__INSTRUCTIONS FOR THE TASK__: Ignore the pictures in the data below and set down exactly the lines from its first line through the line containing "[10.00-11.00s]".

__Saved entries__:
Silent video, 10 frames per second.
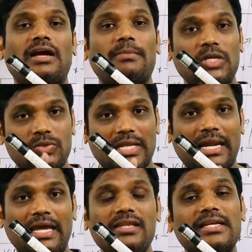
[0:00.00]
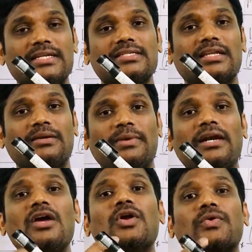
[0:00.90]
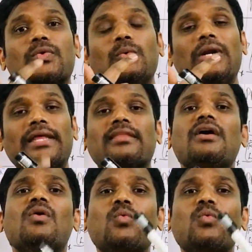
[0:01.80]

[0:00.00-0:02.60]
Coming to the line, that is nothing but true length.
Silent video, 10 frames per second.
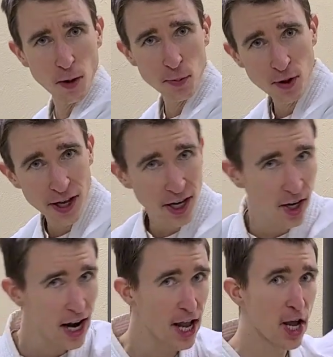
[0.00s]

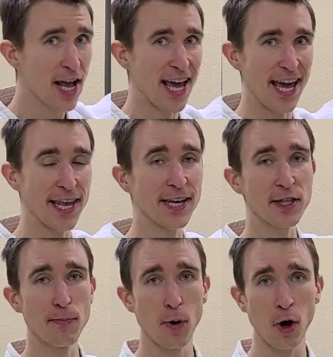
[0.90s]
player hitting
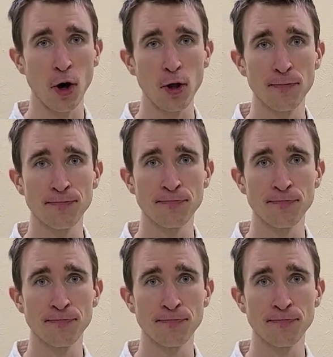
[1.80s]
the ball,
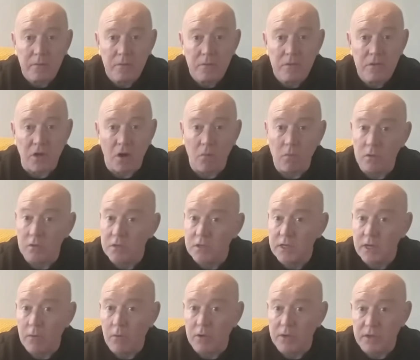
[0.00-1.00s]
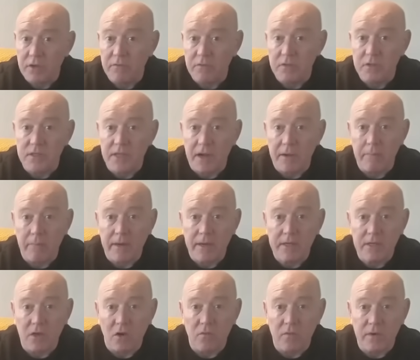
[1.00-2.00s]
So we'll see what difference that
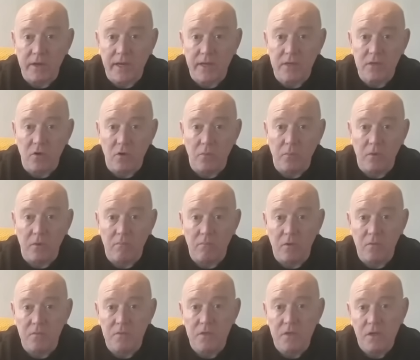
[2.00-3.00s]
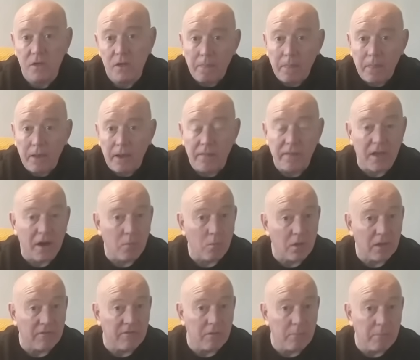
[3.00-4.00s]
makes over the next couple of months. And then we'll
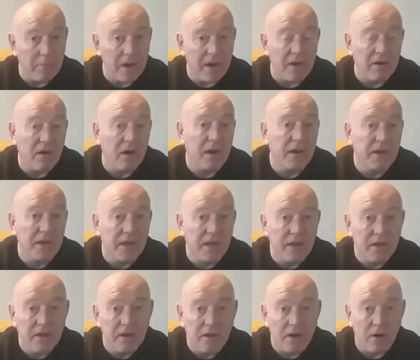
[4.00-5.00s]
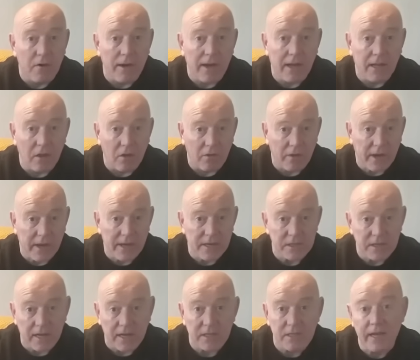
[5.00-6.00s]
have a better idea of how long
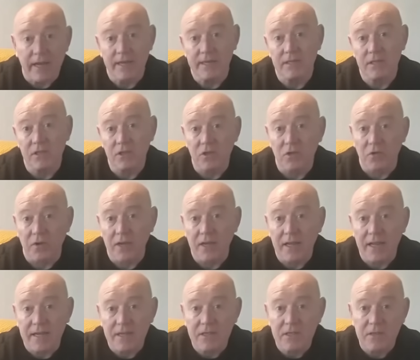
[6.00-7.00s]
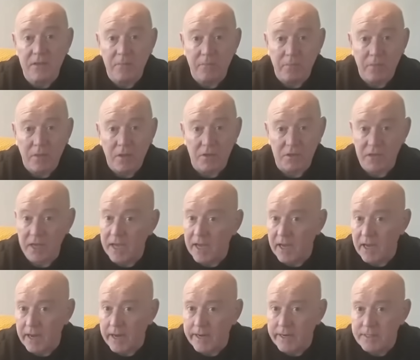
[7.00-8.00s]
each gas canister is going to last. Because they
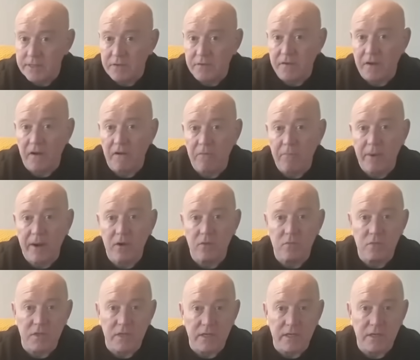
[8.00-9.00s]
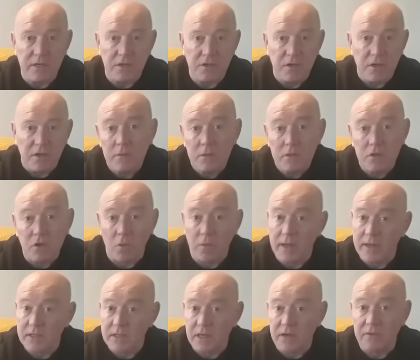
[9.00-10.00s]
are £85 each. So
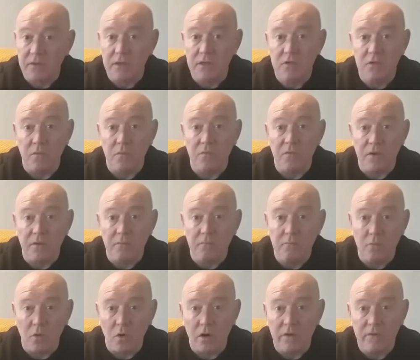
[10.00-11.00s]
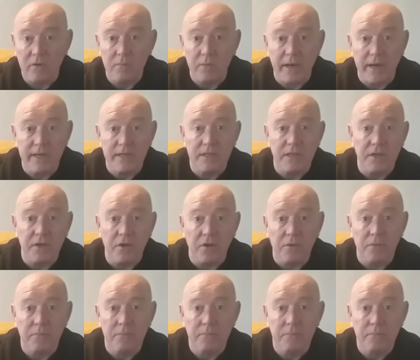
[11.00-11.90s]
that's definitely something worth updating you on.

__EXPECTED OUTPUT__:
Silent video, 10 frames per second.
[0:00.00]
[0:00.90]
[0:01.80]

[0:00.00-0:02.60]
Coming to the line, that is nothing but true length.
Silent video, 10 frames per second.
[0.00s]

[0.90s]
player hitting
[1.80s]
the ball,
[0.00-1.00s]
[1.00-2.00s]
So we'll see what difference that
[2.00-3.00s]
[3.00-4.00s]
makes over the next couple of months. And then we'll
[4.00-5.00s]
[5.00-6.00s]
have a better idea of how long
[6.00-7.00s]
[7.00-8.00s]
each gas canister is going to last. Because they
[8.00-9.00s]
[9.00-10.00s]
are £85 each. So
[10.00-11.00s]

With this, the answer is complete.